THE TASK:
Find the line containing "[0:00.90-0:01.80]", then print it and each following line through the end of the records, exactly and with nothing added; leave out any pictures.

*** THE DATA ***

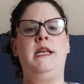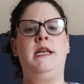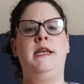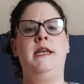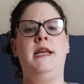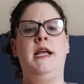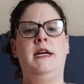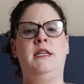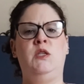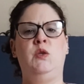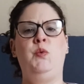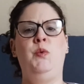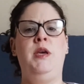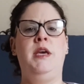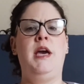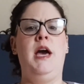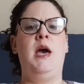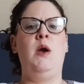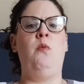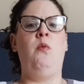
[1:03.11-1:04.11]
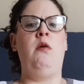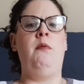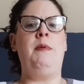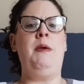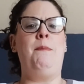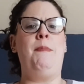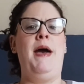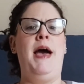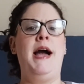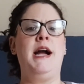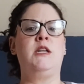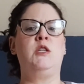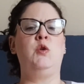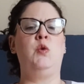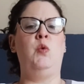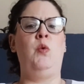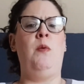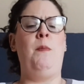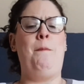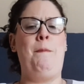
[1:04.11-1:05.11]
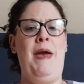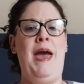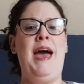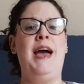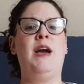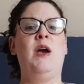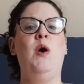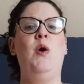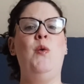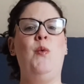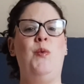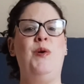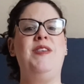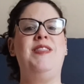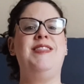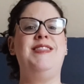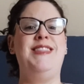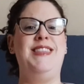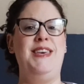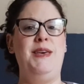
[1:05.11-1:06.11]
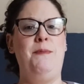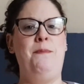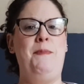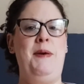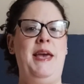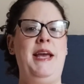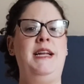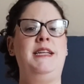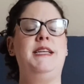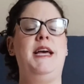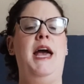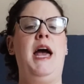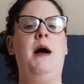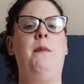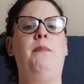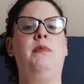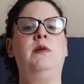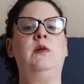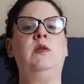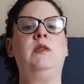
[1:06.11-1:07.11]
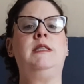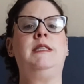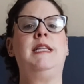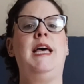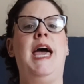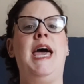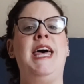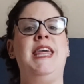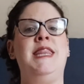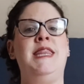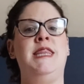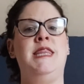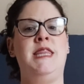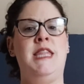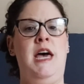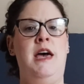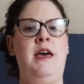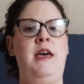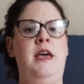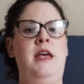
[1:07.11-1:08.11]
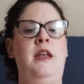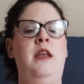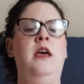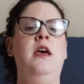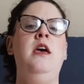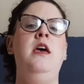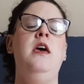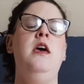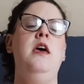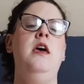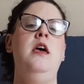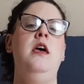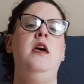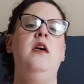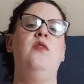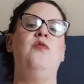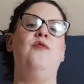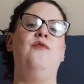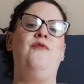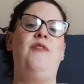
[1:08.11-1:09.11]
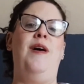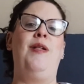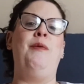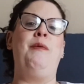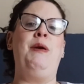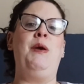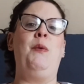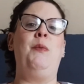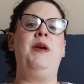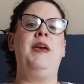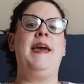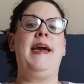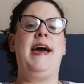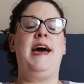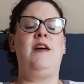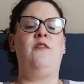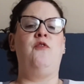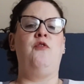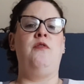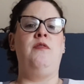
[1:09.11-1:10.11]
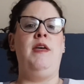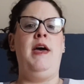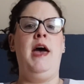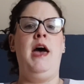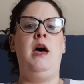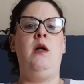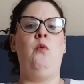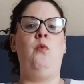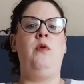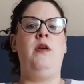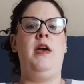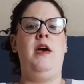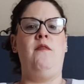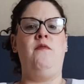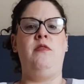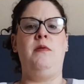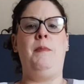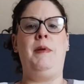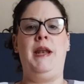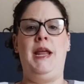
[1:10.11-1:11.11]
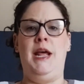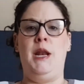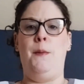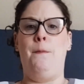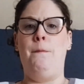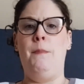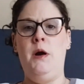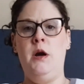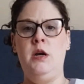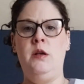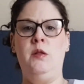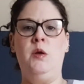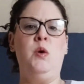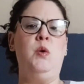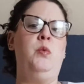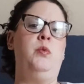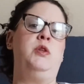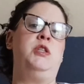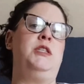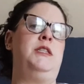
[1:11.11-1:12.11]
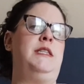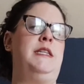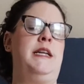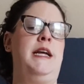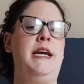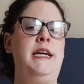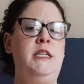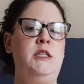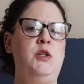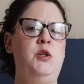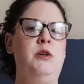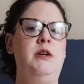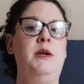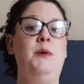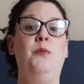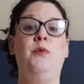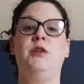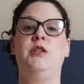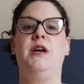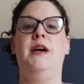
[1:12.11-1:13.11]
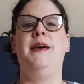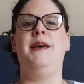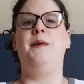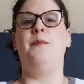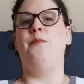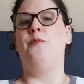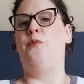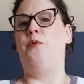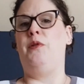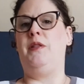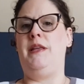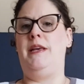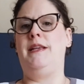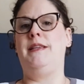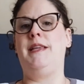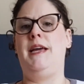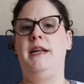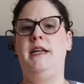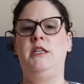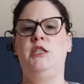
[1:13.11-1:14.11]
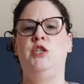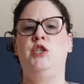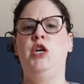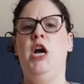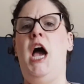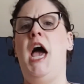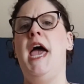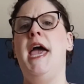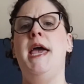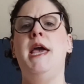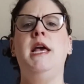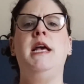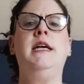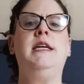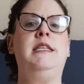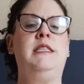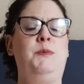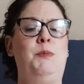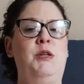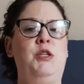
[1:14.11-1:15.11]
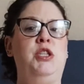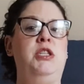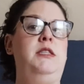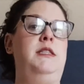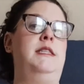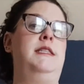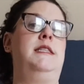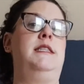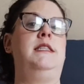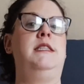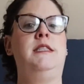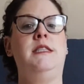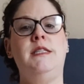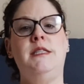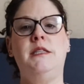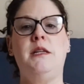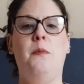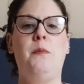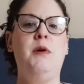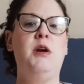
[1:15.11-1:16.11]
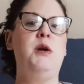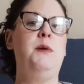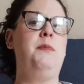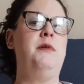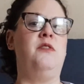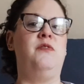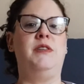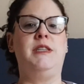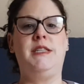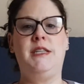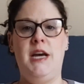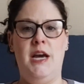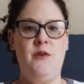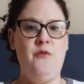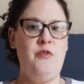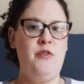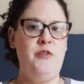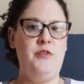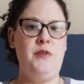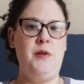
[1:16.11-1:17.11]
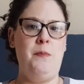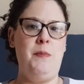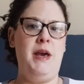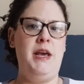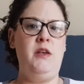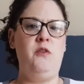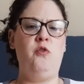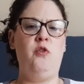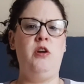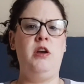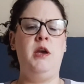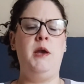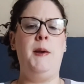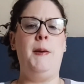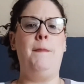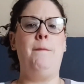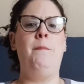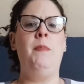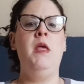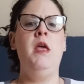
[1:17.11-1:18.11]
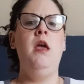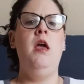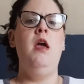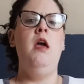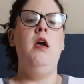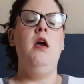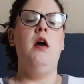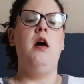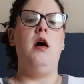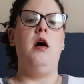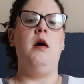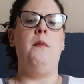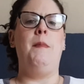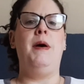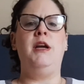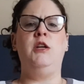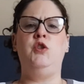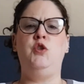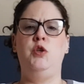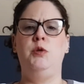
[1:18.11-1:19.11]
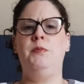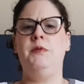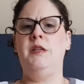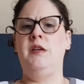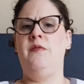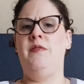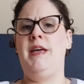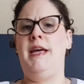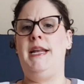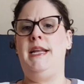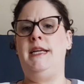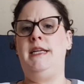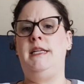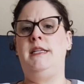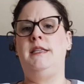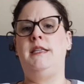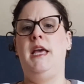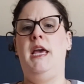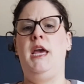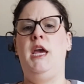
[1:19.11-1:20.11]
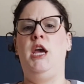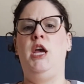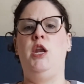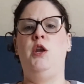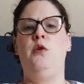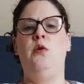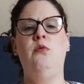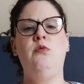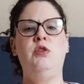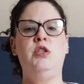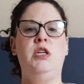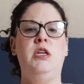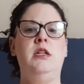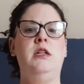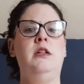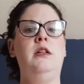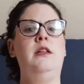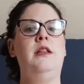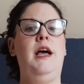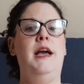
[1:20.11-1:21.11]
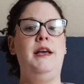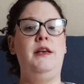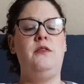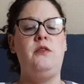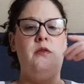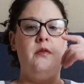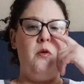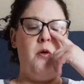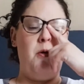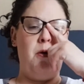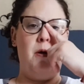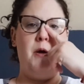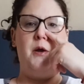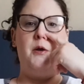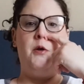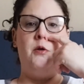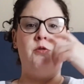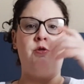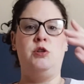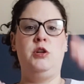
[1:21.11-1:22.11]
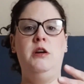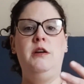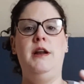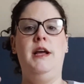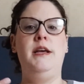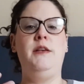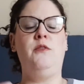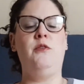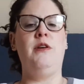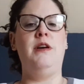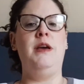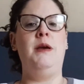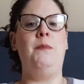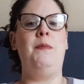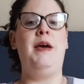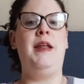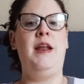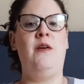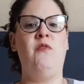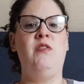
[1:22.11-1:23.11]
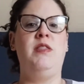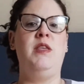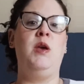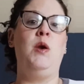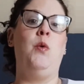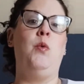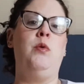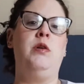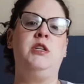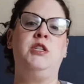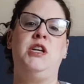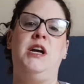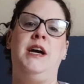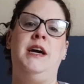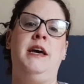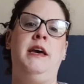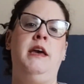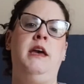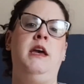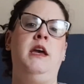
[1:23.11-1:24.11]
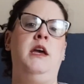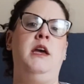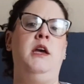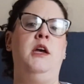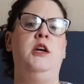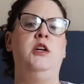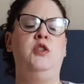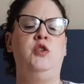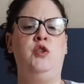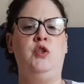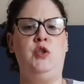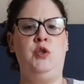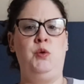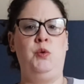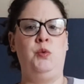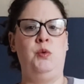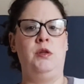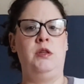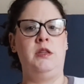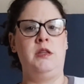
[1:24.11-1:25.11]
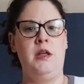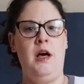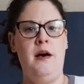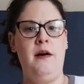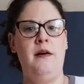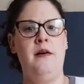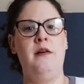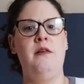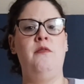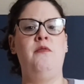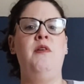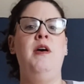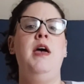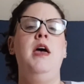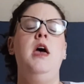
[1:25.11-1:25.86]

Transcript: Next week, I will be back with the baked apples, and then the following week after that, we have the banana marlow, which is an ice cream, which I am really excited to try, especially since it's summer, perfect time for some ice cream. I do believe that is a no chill ice or a no churn ice cream and everything, which I do love.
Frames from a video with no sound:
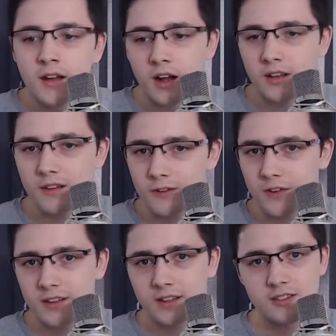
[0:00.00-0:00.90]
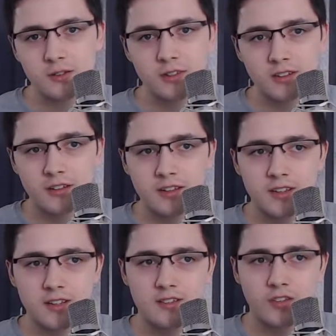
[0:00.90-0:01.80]
Another thing that's going on
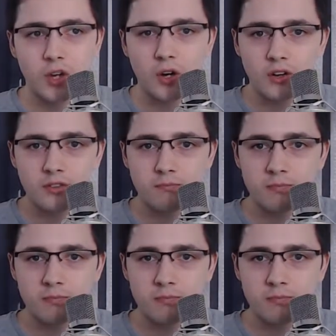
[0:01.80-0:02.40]
is Todd,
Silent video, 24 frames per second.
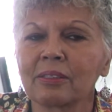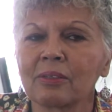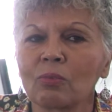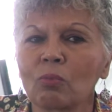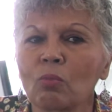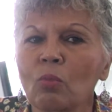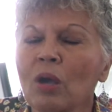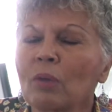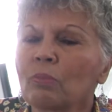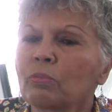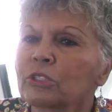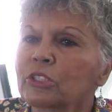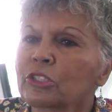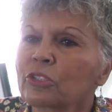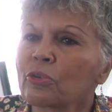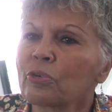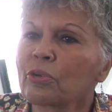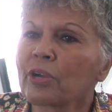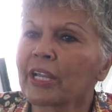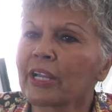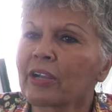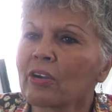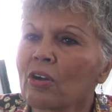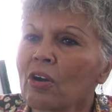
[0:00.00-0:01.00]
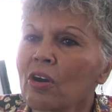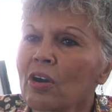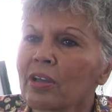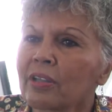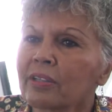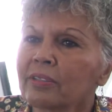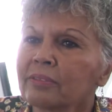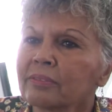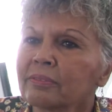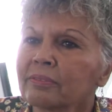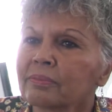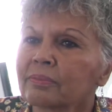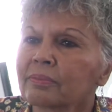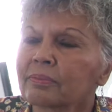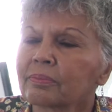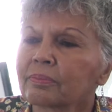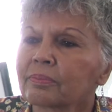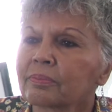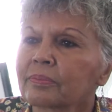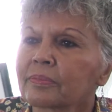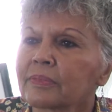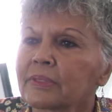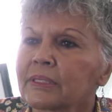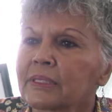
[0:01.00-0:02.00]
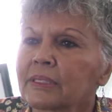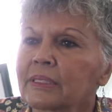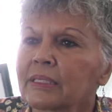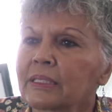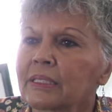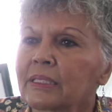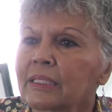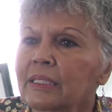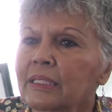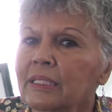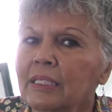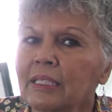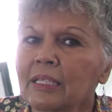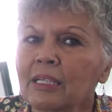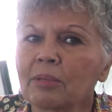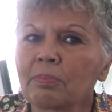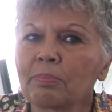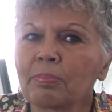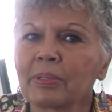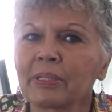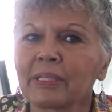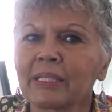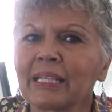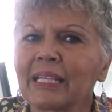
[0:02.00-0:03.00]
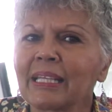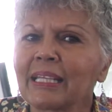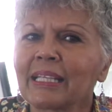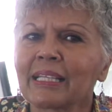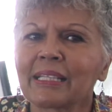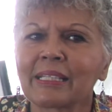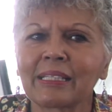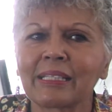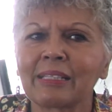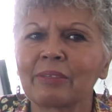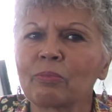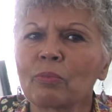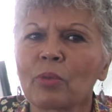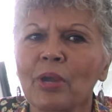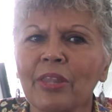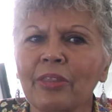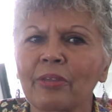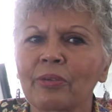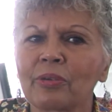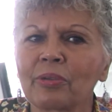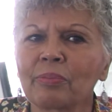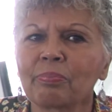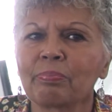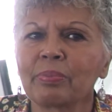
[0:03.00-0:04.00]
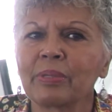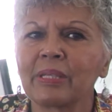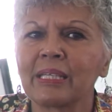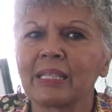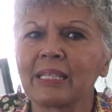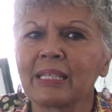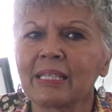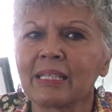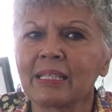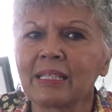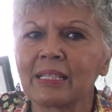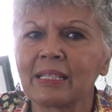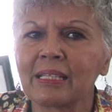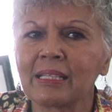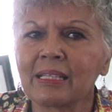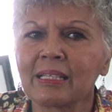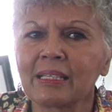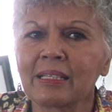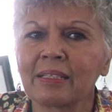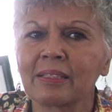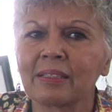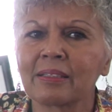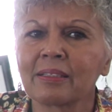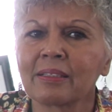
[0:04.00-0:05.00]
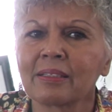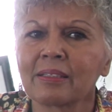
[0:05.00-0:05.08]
what was going on politically, whether it be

*** End of THE DATA ***

TASK SOLUTION:
[0:00.90-0:01.80]
Another thing that's going on
[0:01.80-0:02.40]
is Todd,
Silent video, 24 frames per second.
[0:00.00-0:01.00]
[0:01.00-0:02.00]
[0:02.00-0:03.00]
[0:03.00-0:04.00]
[0:04.00-0:05.00]
[0:05.00-0:05.08]
what was going on politically, whether it be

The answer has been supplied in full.